- **How to complete this task**
Every record is to be transcribed exactly as written.

• • •

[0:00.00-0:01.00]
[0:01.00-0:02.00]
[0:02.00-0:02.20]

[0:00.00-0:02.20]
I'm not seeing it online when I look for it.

• • •

- **Reply to the task**
[0:00.00-0:01.00]
[0:01.00-0:02.00]
[0:02.00-0:02.20]

[0:00.00-0:02.20]
I'm not seeing it online when I look for it.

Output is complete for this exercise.